SYCAMORE – When Gretchen Sprinkle of Cortland was pregnant with her son about 5 years ago, she learned about the process of donating and receiving breast milk.
After her son was born, she learned that she had an oversupply of breast milk and was producing more than her son would be able to drink.
She decided to donate her excess breast milk to Northwestern Medicine Kishwaukee Hospital’s Breastfeeding Center in DeKalb, where it is distributed through Mothers’ Milk Bank of the Western Great Lakes. She has continued to donate her excess milk after breastfeeding her other two children.
“It was such an easy process to get started, and I know of all the good that it can do,” Sprinkle said. “I drop off my excess breast milk every other month. It’s a great way to have tested, pasteurized milk available if breastfeeding is important to you.”
Family First Women & Children’s Healthcare in Sycamore has partnered with the Mothers’ Milk Bank of the Western Great Lakes to serve as a breast milk dispensary, where pasteurized donor breast milk can be purchased.
The dispensary will be located at Family First’s office at 2560 Hauser Ross Drive, Suite 425, in Sycamore.
A grand opening event, free and open to the public, will be held from 2:30 to 4 p.m. Wednesday, May 11, at Family First. Both organizations will be present to celebrate the new dispensary, introduce staff and share information. Snacks and light refreshments will be provided.
Amber Barnes, registered nurse and clinical manager of Mothers’ Milk Bank, said the partnership is a natural one.
“Our missions both aim to support the health and nutrition of women and children,” Barnes said in a news release announcing the partnership.
Dr. Karen Federici, owner of Family First, said that having a dispensary location in Sycamore will make much-needed breast milk more easily accessible. She said that there are no nearby in-person dispensary locations, with the closest being in Crystal Lake.
“There is definitely a need in the community,” Federici said. “There is always a high need for breast milk in the first few days after giving birth, and moms often need a little supplement.”
Northwestern Medicine Kishwaukee Hospital Breastfeeding Center in DeKalb has been a depot site for the milk bank since 2014, collecting milk donations from local mothers.
To donate breast milk, mothers must fill out a donor interest form online at www.milkbankwgl.org. The organization will reach out to schedule a 10-minute phone screening. If mothers are a candidate for donation, they will complete a donor application, which includes notes from their doctor and their baby’s pediatrician. The milk bank will arrange for blood testing at no cost to applicants.

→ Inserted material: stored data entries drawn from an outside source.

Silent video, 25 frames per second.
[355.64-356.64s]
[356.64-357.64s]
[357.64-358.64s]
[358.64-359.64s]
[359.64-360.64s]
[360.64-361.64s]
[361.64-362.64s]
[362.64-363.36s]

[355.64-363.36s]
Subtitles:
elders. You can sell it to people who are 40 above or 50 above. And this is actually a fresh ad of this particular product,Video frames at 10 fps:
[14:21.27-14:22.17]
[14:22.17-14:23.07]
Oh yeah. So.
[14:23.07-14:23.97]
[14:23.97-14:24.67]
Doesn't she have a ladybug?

Once approved, mothers will be given a donor number. When donating, mothers pump their breast milk, freeze it at home in provided bags, and drop it off frozen at the hospital’s depot. The milk is then tested, pasteurized and pooled before being distributed to dispensaries.
Donation requirements differ for mothers who donate after loss through a special bereavement program. For more information on the bereavement program, call 847-262-5134.

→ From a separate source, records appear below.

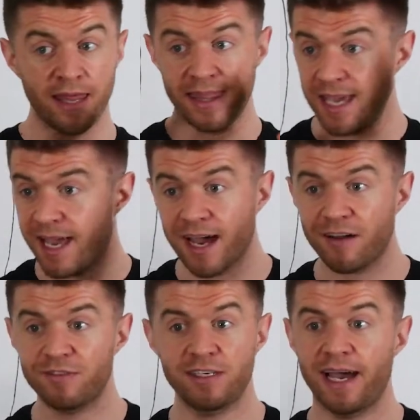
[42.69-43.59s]
they
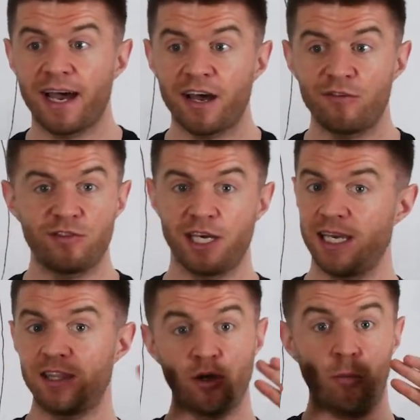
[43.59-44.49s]
have to have
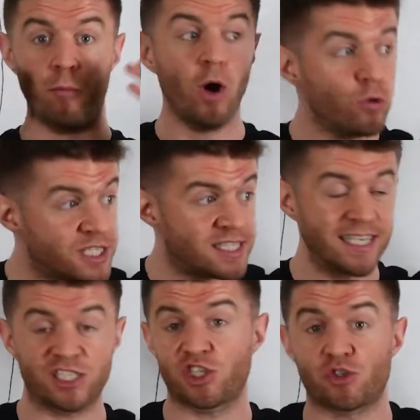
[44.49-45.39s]
like the most
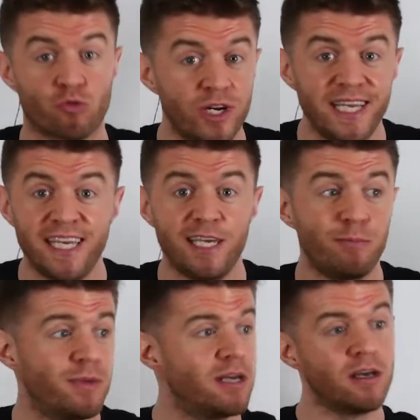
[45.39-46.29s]

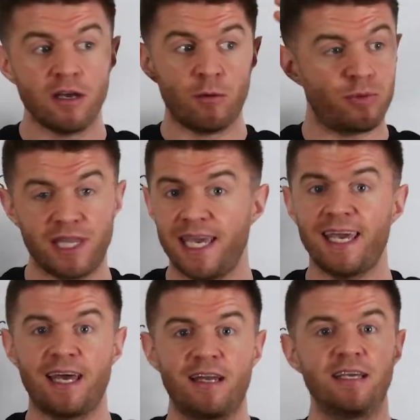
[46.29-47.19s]
extreme
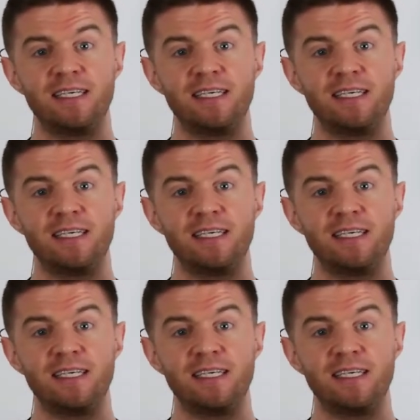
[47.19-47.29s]
plan.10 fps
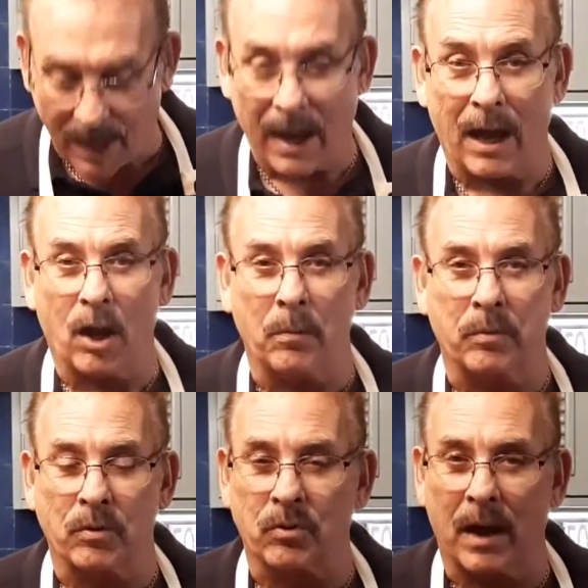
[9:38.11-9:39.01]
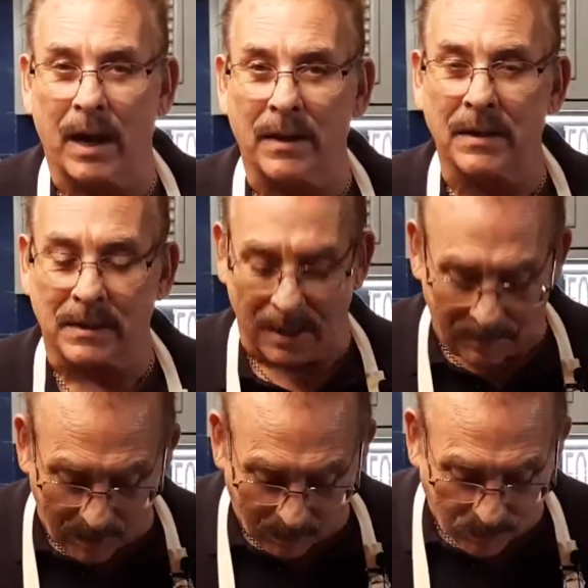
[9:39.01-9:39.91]
I hope you'll try this and let
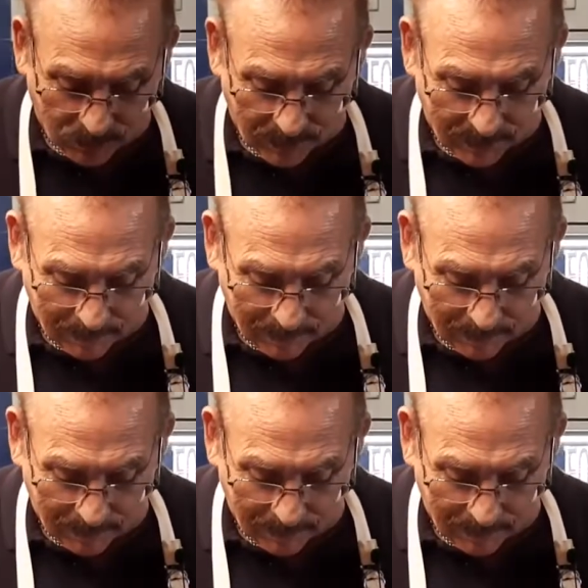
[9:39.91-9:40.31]
me know what you think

Up to 10 4-ounce bottles can be purchased at a time from the Family First dispensary without a prescription. Each 4-ounce bottle costs $20. For a larger need of breast milk, families can contact the milk bank and have the milk shipped directly to their home with possible insurance coverage. Appointments are not needed to stop by the dispensary, which will be open to the public.
The milk has a shelf life of up to a year in the freezer. Directions of how to store, thaw and feed your baby the milk is included with each purchase.

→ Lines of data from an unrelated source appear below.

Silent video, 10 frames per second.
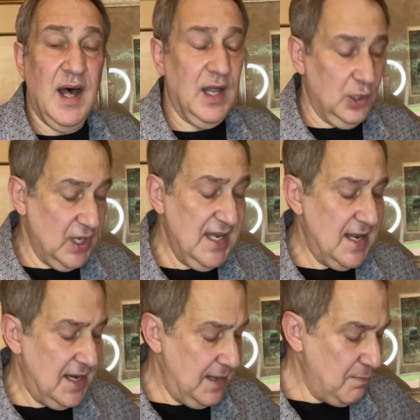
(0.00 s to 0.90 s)
looking
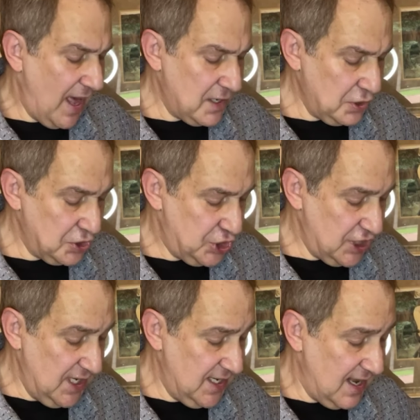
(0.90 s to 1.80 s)
at a model
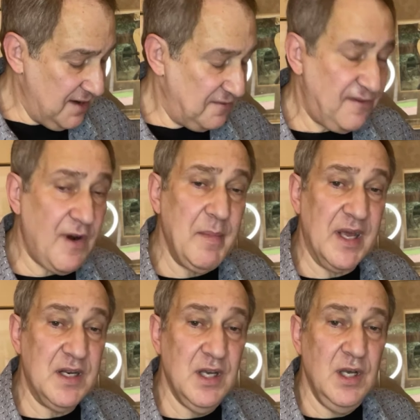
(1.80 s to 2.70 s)
sheet and from
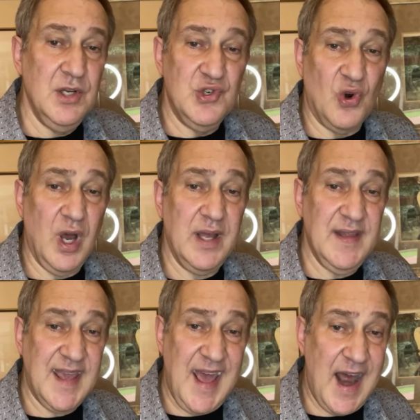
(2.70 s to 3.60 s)
it drawing the
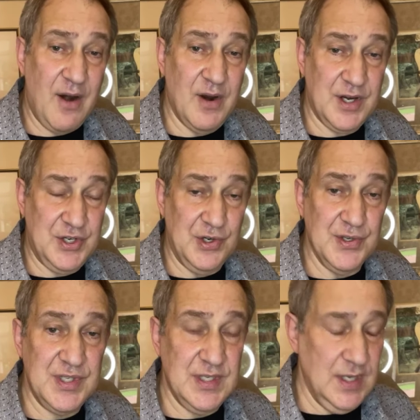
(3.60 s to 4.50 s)

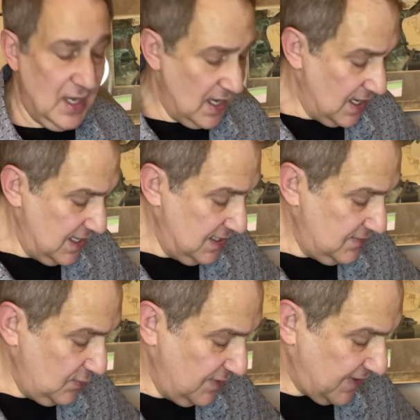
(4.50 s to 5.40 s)
characters.
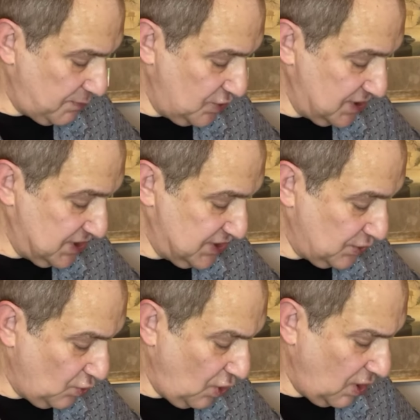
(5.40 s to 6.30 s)
We've got Princess
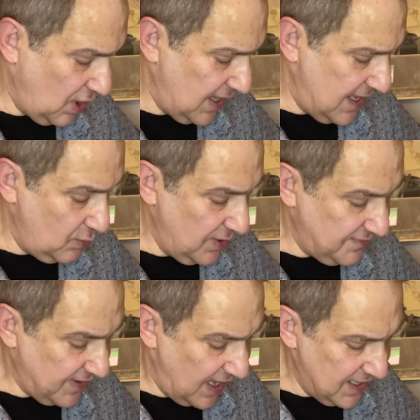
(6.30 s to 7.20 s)
Aurora and
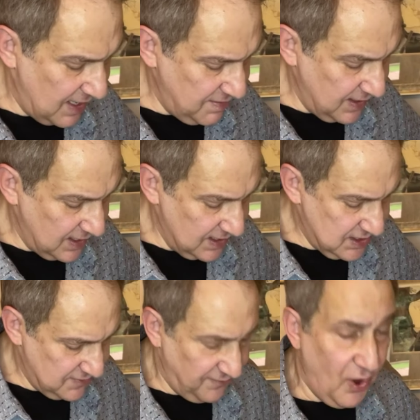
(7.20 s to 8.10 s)
we've got, I think
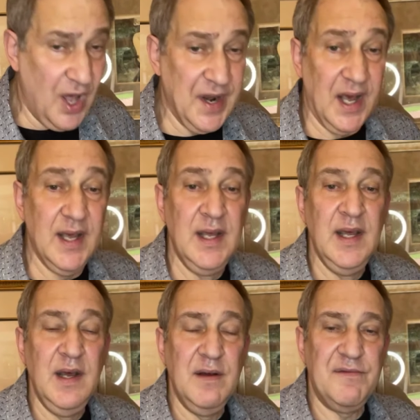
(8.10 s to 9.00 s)
it's Fauna
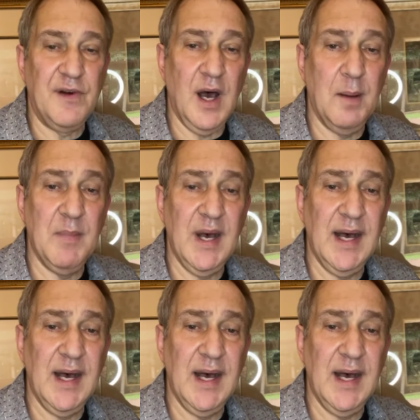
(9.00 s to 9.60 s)
from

Federici said breastfeeding has health benefits for both mothers and babies.
“Breast milk helps decrease the risk of asthma, [Sudden Infant Death Syndrome], gastrointestinal issues, Type 1 diabetes and obesity in babies,” Federici said. “For mothers, breastfeeding improves their moods and lowers the risk of cardiovascular disease, Type 2 diabetes, breast and ovarian cancer and postpartum depression.”
Federici said that in addition to health benefits, breastfeeding is also more cost-effective.
“Baby formula can cost up to $2,000 per year,” Federici said. “There are also baby formula recalls and shortages throughout the country.”
Datasembly, which tracked baby formula stock at more than 11,000 stores, found that 40% to 50% of the top-selling baby formula products were out of stock at U.S. retailers as of the week ending April 24.
“Having access to breast milk can really help, especially in the first few days after giving birth,” Federici said. “Some babies are sensitive to baby formula, which is made from cow’s milk. Introducing your baby to formula changes the good bacteria in their gut. Using a donor’s milk can help protect their gut that way.”
As a mother herself, Federici said she wishes a breast milk dispensary was available when her children were babies.
“When my first baby was born, she wouldn’t latch on, and as a mom, I was worried about feeding her,” Federici said. “Now she’s going to be 26, and I still think about how worried I was. Fortunately, I was able to pump enough.”
“I think feeding their babies and keeping them healthy is something all parents worry about,” she said. “Families should know that help is available if needed.”